Anyway, nowadays more of our "private" data are collected and send
somewhere by all our electronic devices (especially Smartphones....). But
one needs to think about tools created in best willingness and without
hidden agenda might be misused simply due to their existence by malicious
subjects, not assuming that this can happen or will be possible in this
specific case.
Therefore, I would also suggest to make the tool opt-in with an initial
popup message after the first run of Fiji/IJ2, like for SCIFIO. This
potentially "interrupts" the first workflow, but I think this is not a big
issue when you see this once in the lifetime of your current Fiji/IJ2
version. The updater actually does the same with the 3 options
"update/remind me later/never" which to me seems a good possibility for
your tool. Then everybody is informed and can make a sound decision for
her-/himself. Obviously, this will result in a drop of N in your statistics
but I guess you will still get sufficient people who contribute to that.

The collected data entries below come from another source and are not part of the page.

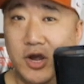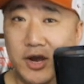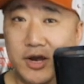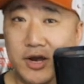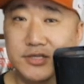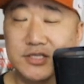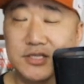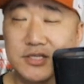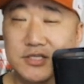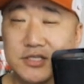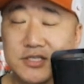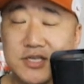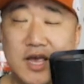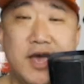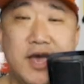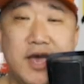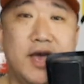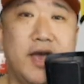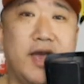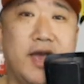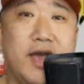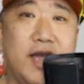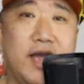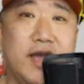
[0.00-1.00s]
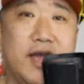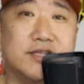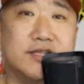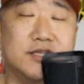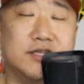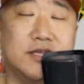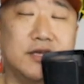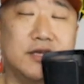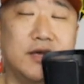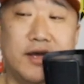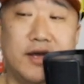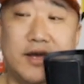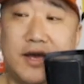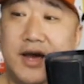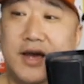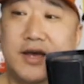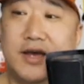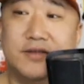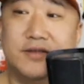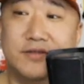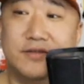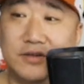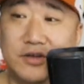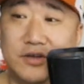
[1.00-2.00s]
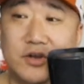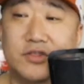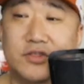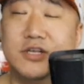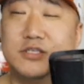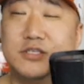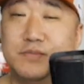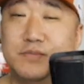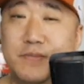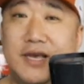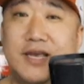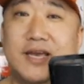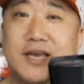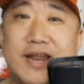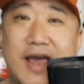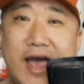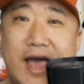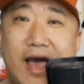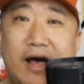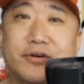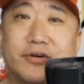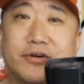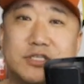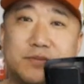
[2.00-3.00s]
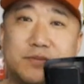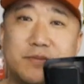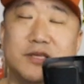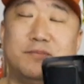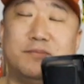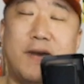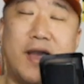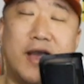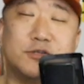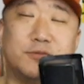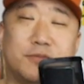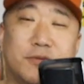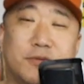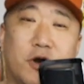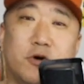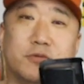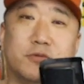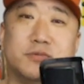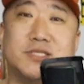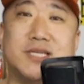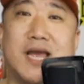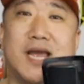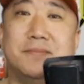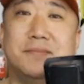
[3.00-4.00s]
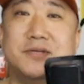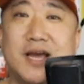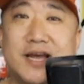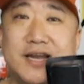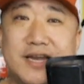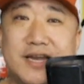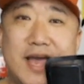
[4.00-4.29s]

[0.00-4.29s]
Kirk Cousins, and could this be an Alex Smith, Patrick Mahomes type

Just out of curiosity, how was the map existing already since long ago (
http://fiji.sc/Fiji_Usage) actually created having no such "collection"

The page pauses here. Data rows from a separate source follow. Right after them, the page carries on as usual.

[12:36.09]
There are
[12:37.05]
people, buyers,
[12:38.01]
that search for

tool (download statistics?)?
Additionally, the list of data collected is only shortly mentioned in
brackets on the release page. Is this a comprehensive list or only
exemplary. It would be nice to show the users which data are collected
exactly.
Performance wise, I had the impression that it really makes Fiji slower
(without being able to put this in numbers). Therefore, minimizing data
transfer (only at the end of a session) and collection should be the goal.
Because if IJ2 is designed for dealing with big data which need way more
calculation power (without exactly knowing how it is able to process higher
amounts faster and if this is affected by the collection) etc., potentially
slowing the performance time down by a process like the data collection
might not be advantageous.
I think this is a topic where you will never find a common consense (not
even inside this very same e-mail ;-) ), but to conclude, informing the
user and presenting options is preferrable in my opinion.
Besides that, thanks for all the effort of your team and trying to make it
performing better every day.
Jan
2014-08-11 23:53 GMT+02:00 Gabriel Landini <
[hidden email]>:
> On Monday 11 Aug 2014 14:18:11 Mark Hiner wrote:
> > > SCIFIO was opt in, but usage tracking is opt out? It does not make
> sense.
> >
> > To be clear, SCIFIO is enabled by default.. you have to uncheck a box to
> > disable SCIFIO, so it is opt out.
>
> Right, but it was impossible to miss as I had to answer the SCIFIO dialog
> when
> the update came.
> What is the problem in showing a similar dialog and let people know what
> will
> be going on?
>
> > I think there is a difference in the questions "what do you do with the
> > software" and "what do users do with the software". I don't believe we
> will
> > ever ask the former question.
>
> Mark, what you or me personally *believe* somebody will ask in the future
> does
> not matter. It is the process of getting informed consent on the data
> collection; IJ2 is assuming and makes it less obvious than it could be.
>
> > we can ask:
> > "How many times was Bio-Formats used with Java 7"?
> > we *can not* ask:
> > "how many times did Gabriel Landini run Bio-Formats?"
>
> Even with my poor knowledge of network traffic I can imagine that it might
> trivial to script something using time stamps and ip addresses of the
> uploading machine as well as plenty of emails also ip addresses from users.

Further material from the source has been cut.